Let’s say you’ve got intel macs in a mixed windows and netware network, the macs rely on local student logins, because [1] the os x server isn’t high enough spec to handle logins for the amount of students who’d need them [300 plus with a minimum of 50 logged in at any one time] [2] there isn’t enough space on it, let alone bandwidth in the infrastructure to get to it and [3] there isn’t a lot of point anyway – most of the stuff they’re doing revolves around massive iMovie and Final Cut projects.
[layman speak; all 100+ macs run as stand alone, the only thing that's networked, is the internet. A student can't make a movie project on one computer, save it to the network and then log in to another computer in another building to finish it.]
For the larger projects that’s fine, I can handle that – getting the kids to save their work to the local machine and remembering what workstation they were at is a given, it’s a headache for them at first but they soon get used to it.

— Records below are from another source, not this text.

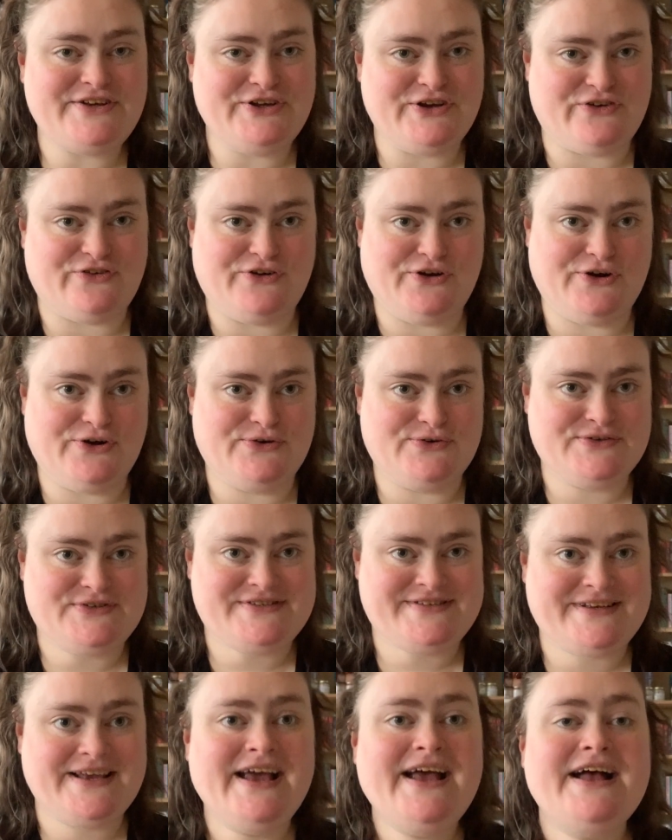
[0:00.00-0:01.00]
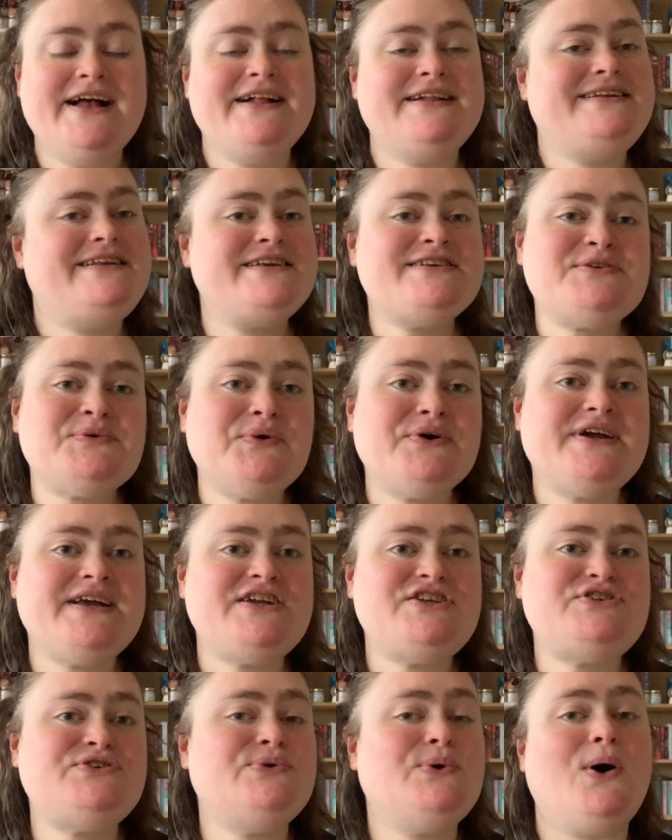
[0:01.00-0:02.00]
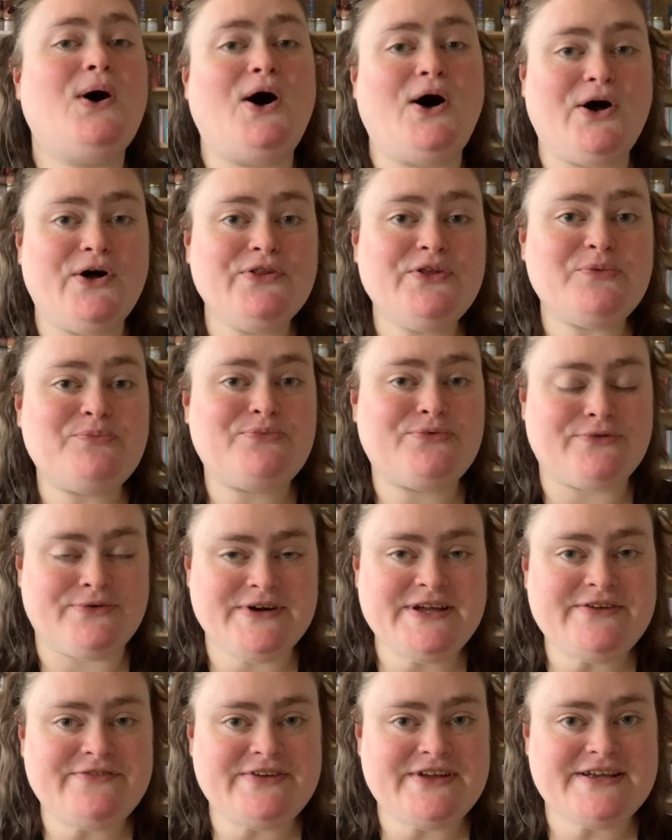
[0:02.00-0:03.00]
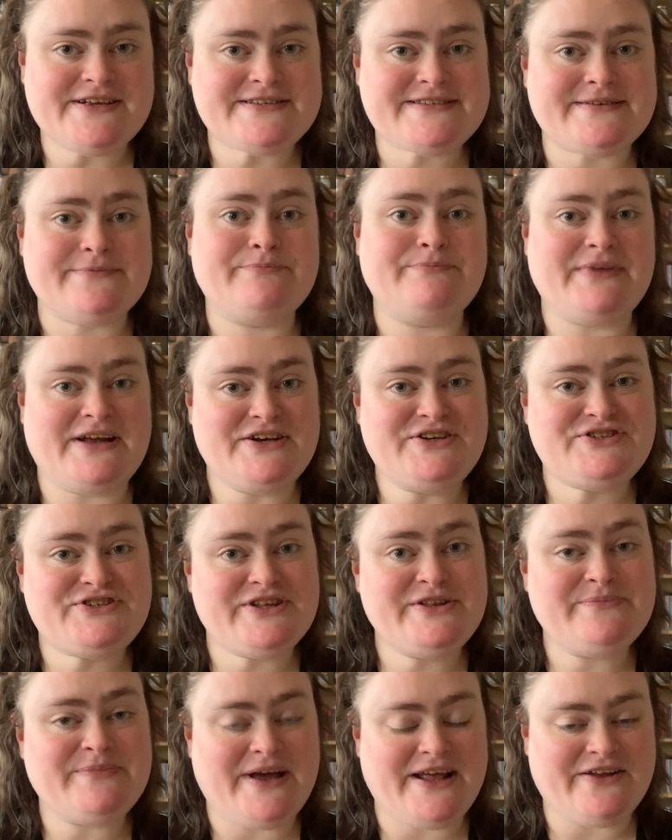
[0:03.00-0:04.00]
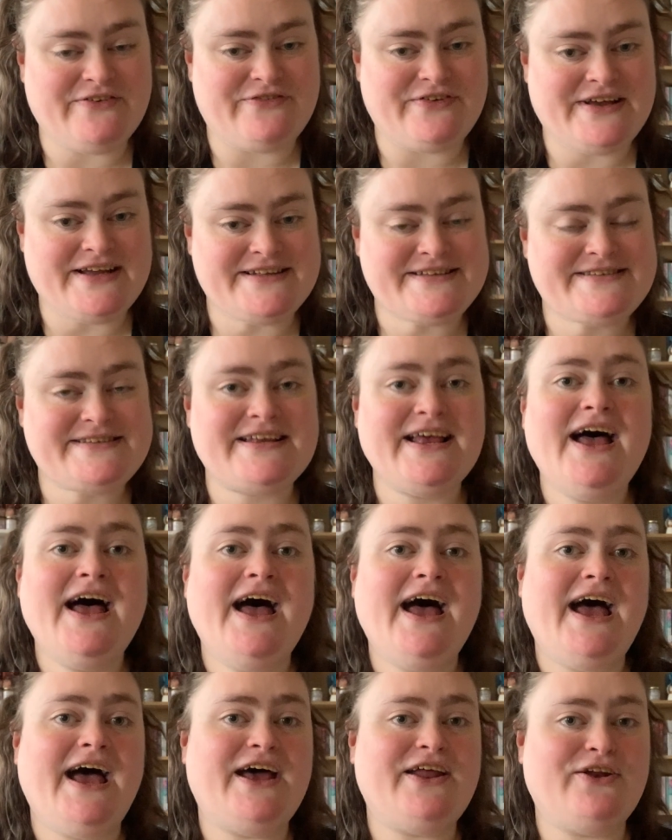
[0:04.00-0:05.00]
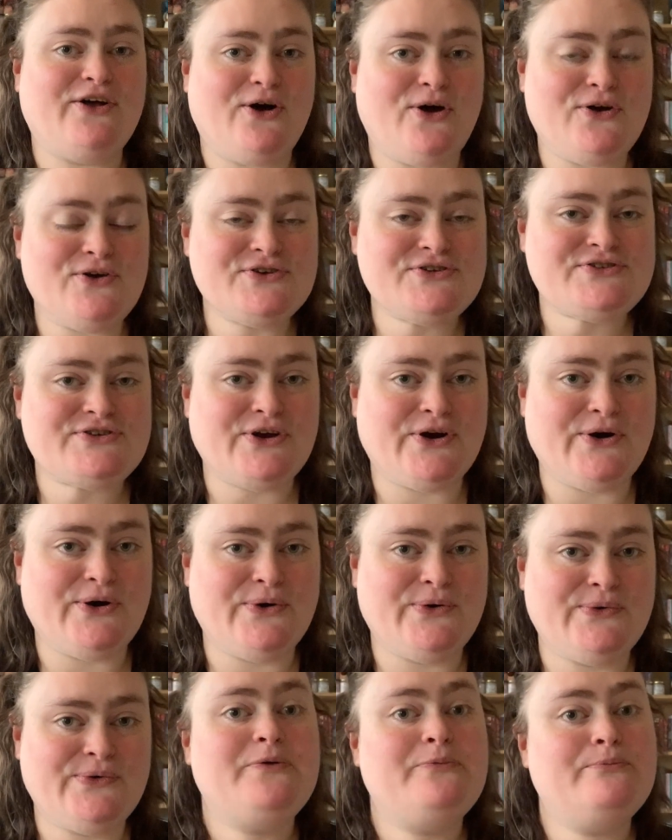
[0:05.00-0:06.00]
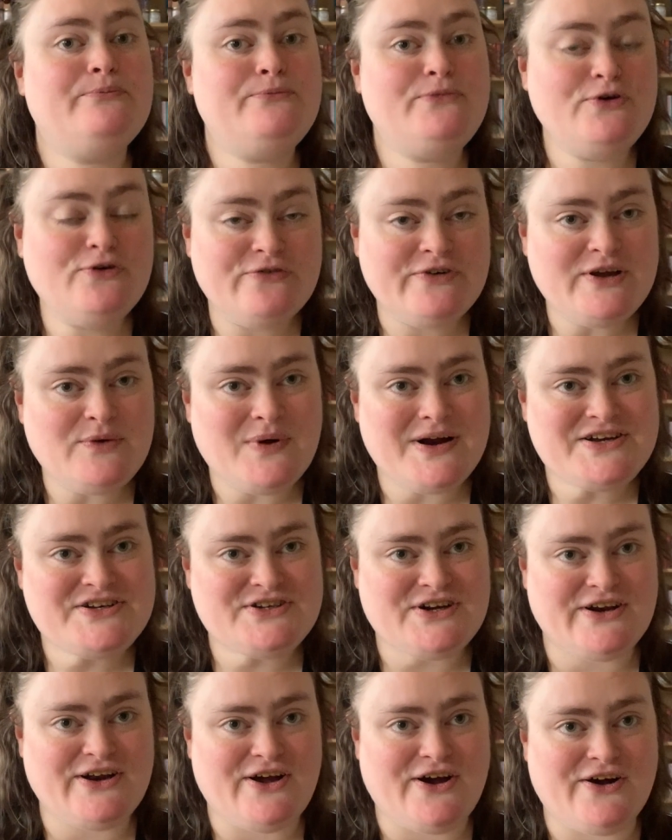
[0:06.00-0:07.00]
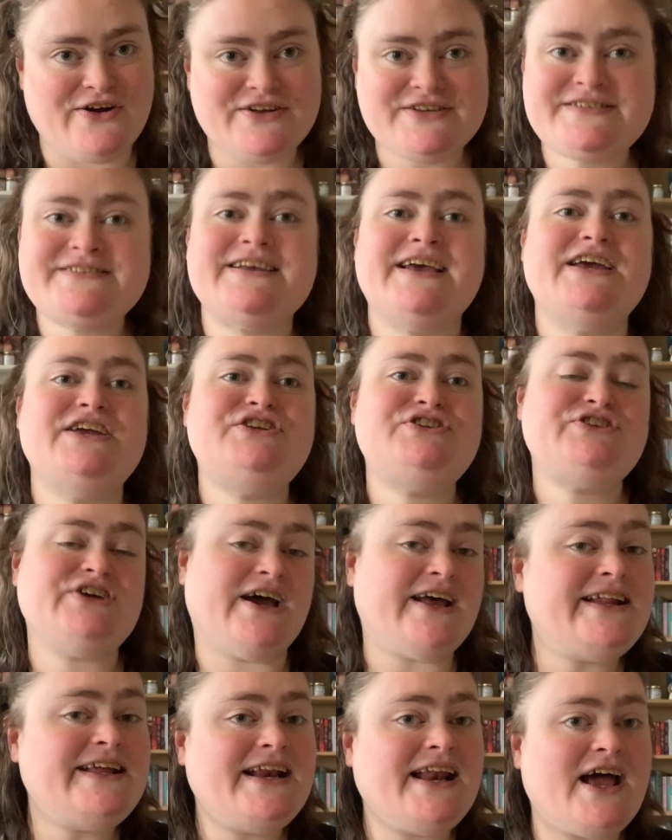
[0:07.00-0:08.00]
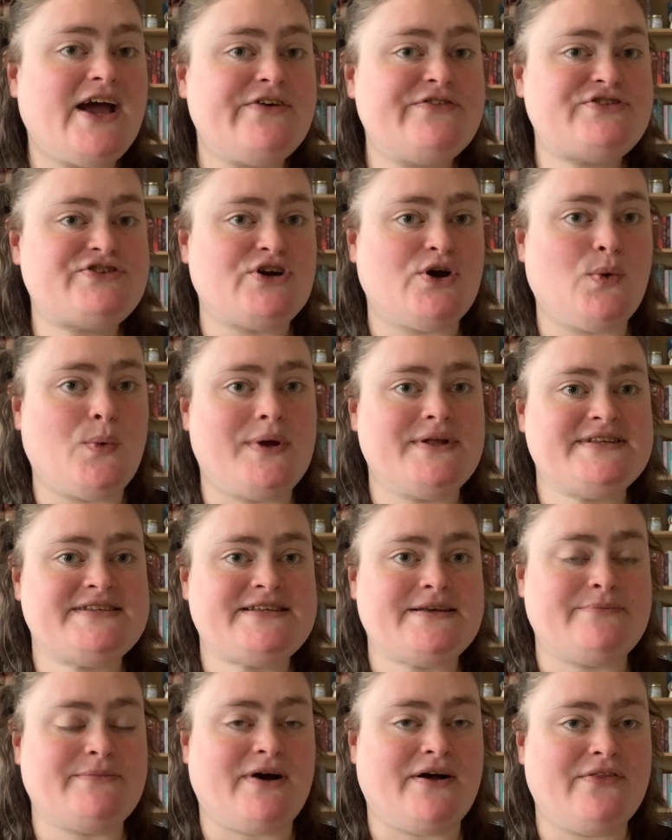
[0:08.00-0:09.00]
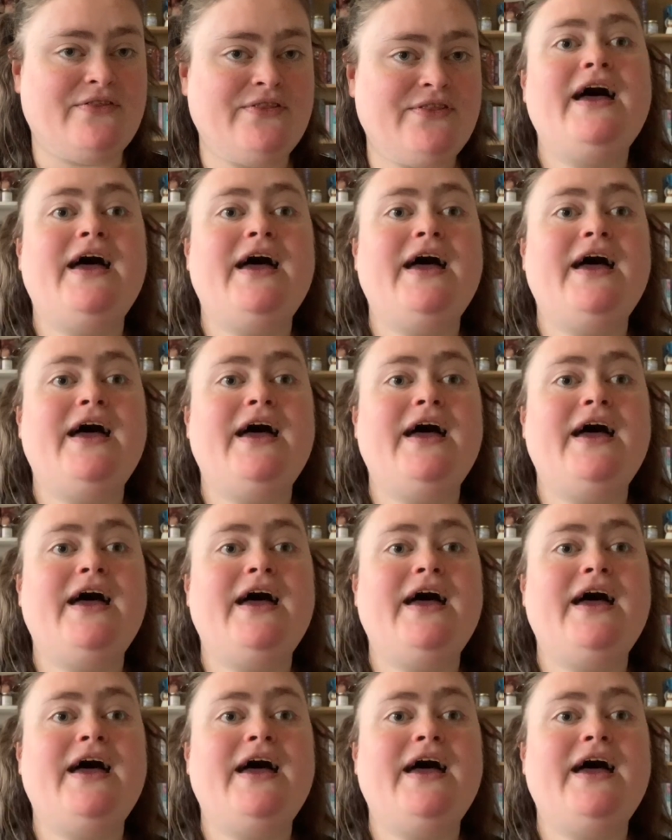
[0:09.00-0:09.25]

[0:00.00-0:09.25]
euros. This will get you all the previous mentioned benefits and also movie watch-alongs, a chatty live show once a month,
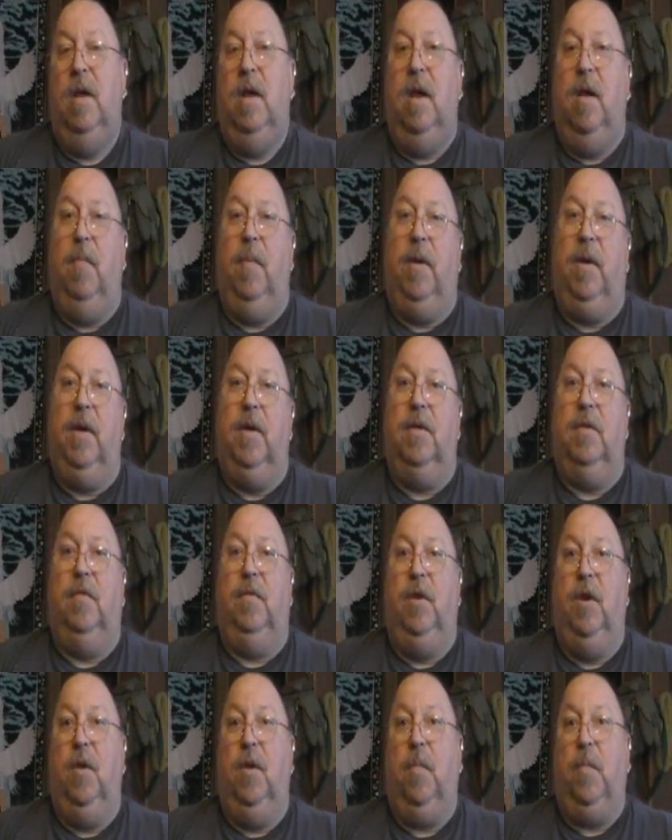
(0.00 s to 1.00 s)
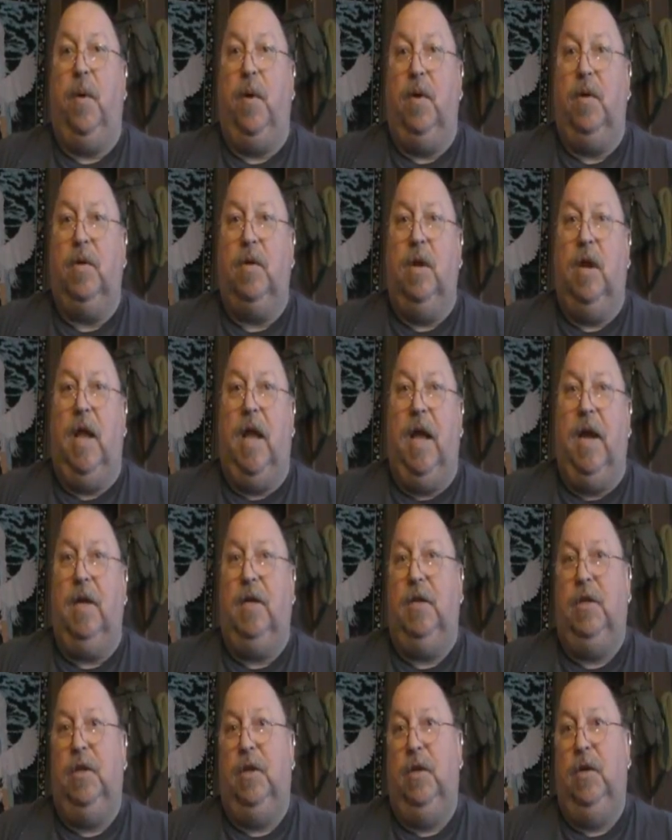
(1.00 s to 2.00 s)
Yet because of your personal
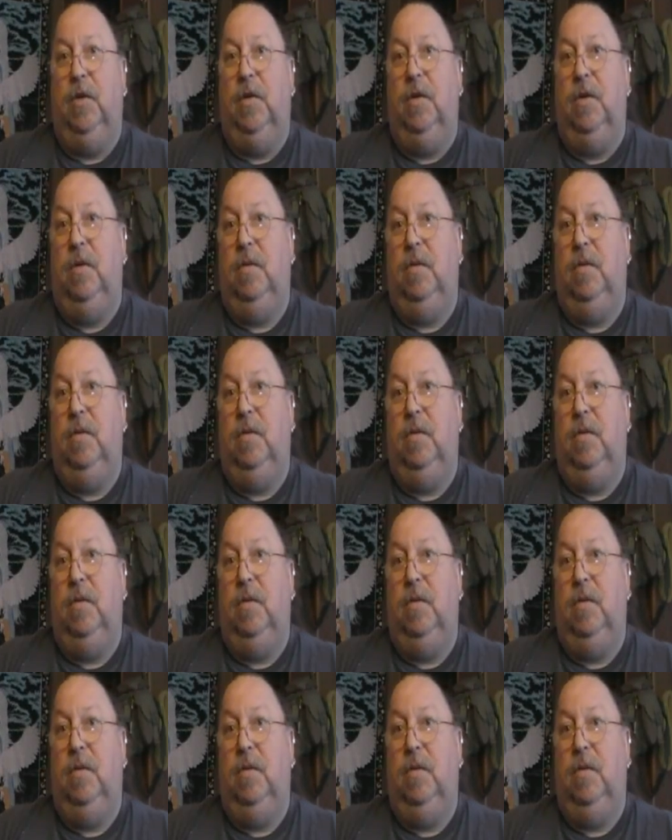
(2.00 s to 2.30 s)
attitude,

There are so many other things though, getting os x to play nice in a netware and windows network is like someone trying to tell me that jumping in front of a bus is an amazing idea. I’m sure if you were skilled enough, that you could convince me, but it’d take a lot of doing. So many things have to be played with, and the last thing I want to do is play around with schema’s and things from the netware back-end, and I definitely don’t want to play around with Kanaka [which broke my macbook briefly last year] or Prosoft’s client [hell mama nooo].
Without having the workstation authenticate to netware, bordermanager is forced to authenticate in-browser, which is shite, cause then a student can log in, browse for five minutes, then leave the workstation, someone else comes along in the next two minutes, continues browsing and decides to go check out meatspin or dan’s gallery or lots of pr0n sites or something. Bordermanager will still think that the first student is browsing, because the second one is using his/her login. Neither of them know, or care, that’s just the way the mac system has worked the last couple of years.
Don’t get me started on the os x client for groupwise.
So, two things then, the main pro/iLife apps will run fine under local student logins per machine, which the students are used to, but there are so many other niggly little things that could be ironed out. A-la groupwise, iPrint support, mounting network shares that any windows box in the network will do automagically, proper bordermanager support, better access to the user’s central home drive, not to mention the needs of teachers – access to our register taking software, vendor locked to windows… etc, etc.
and then it hit me.
Why pay out for a buggy, expensive netware login for os x, when you can just use window’s own?
Run a small, optimized VM install of 2000/XP on each student mac, sans-desktop [the current VM apps can take the windows from er, windows, and place them directly on os x's desktop]. The user can be logged into the mac and have all the access to it’s suite of software that they need for their lessons, and for more mundane [read - functional] tasks, they can log into the VM as themselves, on the same desktop, and have access to all the crappy little windows apps that they always complain about not having on the macs. I can even have the VM’s browser set as the default for the system, so that bordermanager can work as it’s supposed to.
The best bit, as I was explaining to my [very excited] boss, is that it’ll be totally transparent [or at least will be rigged in such a way] – the student won’t realise that there’s two machines there, thanks to the way that Parallels and VMware Fusion can strip the windows install of it’s desktop and put all apps on the os x desktop. You’ll turn on the mac, it’ll auto-login to the student account and up pops the netware login prompt, ready for full-on connection to the back end
With a bit of tinkering, I’m sure I can make os x put all the windows mounted drives on it’s own desktop.
It’ll be a little while away, and I hope to get at least one class running it as a test for the first few weeks of term – a class full of all-singing, all-dancing winmacs!
I will have a few things to work around though, having VMs run in the machines may slow them down a fair bit, I don’t want it to impede iMovie or Final Cut’s performance, perhaps a little dock applet that can pause/shut down the machine.
If anyone’s got any ideas on this I’d be really grateful of some pointers!